Saisie par l’ancien président de l’Assemblée provinciale, Daniel Lukusa, ainsi que par l’ancien rapporteur adjoint, la Cour a déclaré leur requête recevable, mais non fondée. Les deux requérants contestaient la régularité de la procédure ayant conduit à leur destitution, intervenue à la suite d’une motion initiée par plusieurs députés provinciaux, notamment pour des griefs liés à la gestion.
Présidée par Dieudonné Kamuleta, la Cour constitutionnelle a estimé que la procédure de déchéance avait été menée dans le strict respect des dispositions constitutionnelles en vigueur. Elle a ainsi validé la résolution adoptée le 10 juin 2025, mettant fin à toute perspective de réintégration des membres déchus.
« La Cour constitutionnelle dit conforme à la Constitution la résolution du 10 juin 2025 portant déchéance des membres du bureau permanent de l’Assemblée provinciale du Kasaï-Central et dit qu’il n’y a pas lieu à paiement de frais d’instance », précise la décision officielle.
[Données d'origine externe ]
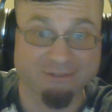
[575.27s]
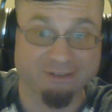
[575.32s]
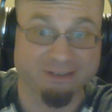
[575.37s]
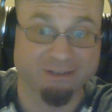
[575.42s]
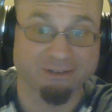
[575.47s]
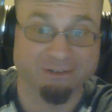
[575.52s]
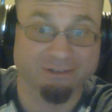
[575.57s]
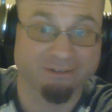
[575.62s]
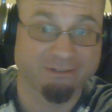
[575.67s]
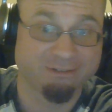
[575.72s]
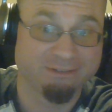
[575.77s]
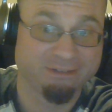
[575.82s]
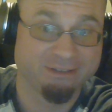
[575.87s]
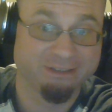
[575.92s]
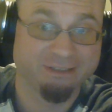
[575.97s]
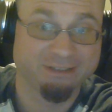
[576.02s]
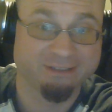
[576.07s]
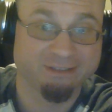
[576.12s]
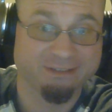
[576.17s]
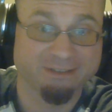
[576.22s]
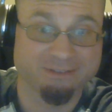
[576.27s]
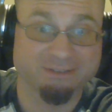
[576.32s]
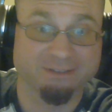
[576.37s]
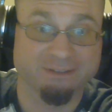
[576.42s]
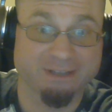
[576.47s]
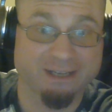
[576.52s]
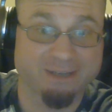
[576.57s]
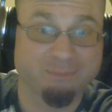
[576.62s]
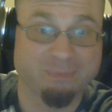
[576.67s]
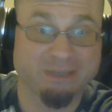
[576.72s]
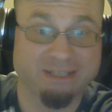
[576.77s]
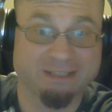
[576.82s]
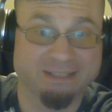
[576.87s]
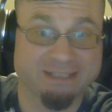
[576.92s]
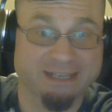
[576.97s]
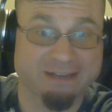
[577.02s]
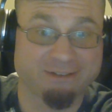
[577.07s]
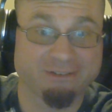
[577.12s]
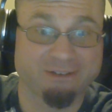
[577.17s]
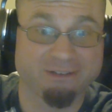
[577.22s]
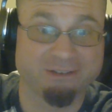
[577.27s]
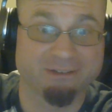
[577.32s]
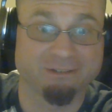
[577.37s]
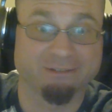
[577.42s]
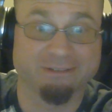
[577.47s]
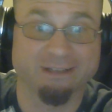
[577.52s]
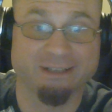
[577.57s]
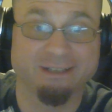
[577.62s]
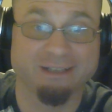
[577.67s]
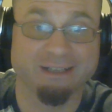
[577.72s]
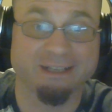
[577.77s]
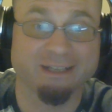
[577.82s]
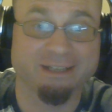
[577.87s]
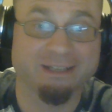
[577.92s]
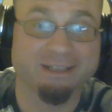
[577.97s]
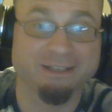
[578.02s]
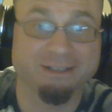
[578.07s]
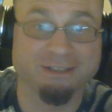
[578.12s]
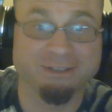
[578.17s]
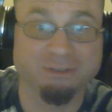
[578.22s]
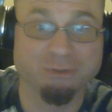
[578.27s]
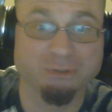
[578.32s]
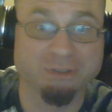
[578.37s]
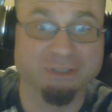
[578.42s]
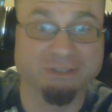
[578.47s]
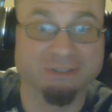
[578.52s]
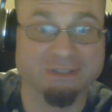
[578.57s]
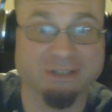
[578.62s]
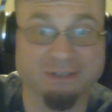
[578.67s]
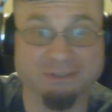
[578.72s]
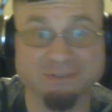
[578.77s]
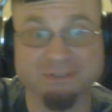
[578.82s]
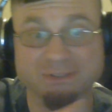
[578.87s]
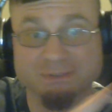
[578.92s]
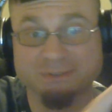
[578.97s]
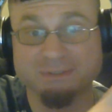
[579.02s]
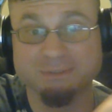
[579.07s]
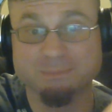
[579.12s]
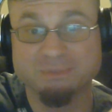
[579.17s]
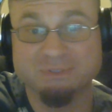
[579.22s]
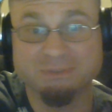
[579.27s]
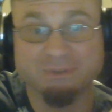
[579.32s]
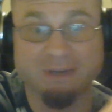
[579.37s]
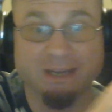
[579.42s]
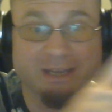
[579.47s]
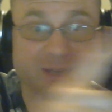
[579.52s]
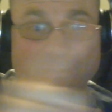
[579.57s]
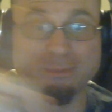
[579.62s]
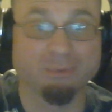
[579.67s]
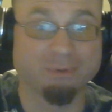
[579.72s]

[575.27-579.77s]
here. There's a like button down here, right? And then you can also subscribe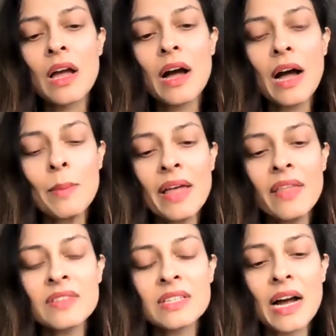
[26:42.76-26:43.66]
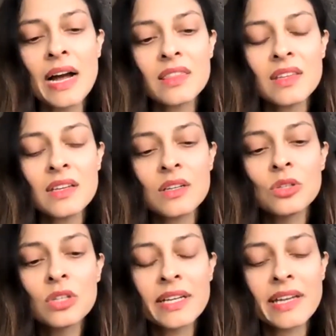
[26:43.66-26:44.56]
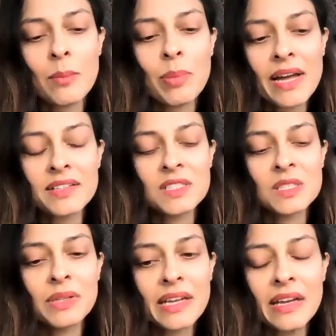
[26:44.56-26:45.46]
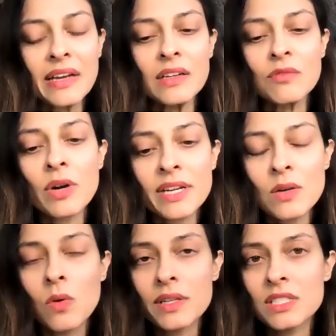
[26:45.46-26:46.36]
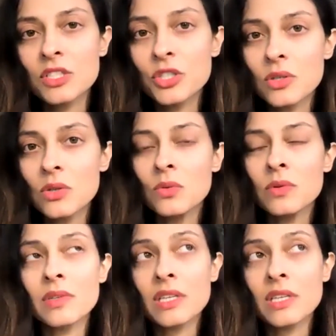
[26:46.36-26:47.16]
And I think looking at Biden's plan of what he wants to do,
Cette décision met un terme à plusieurs mois de tensions institutionnelles et politiques au sein de la province, où cette affaire avait profondément divisé la classe politique locale et paralysé le fonctionnement normal de l’Assemblée provinciale.
Pour rappel, la déchéance des cinq membres du bureau permanent était intervenue lors d’une séance plénière convoquée par le bureau d’âge, à la suite de pétitions déposées par des députés provinciaux dénonçant leur gestion.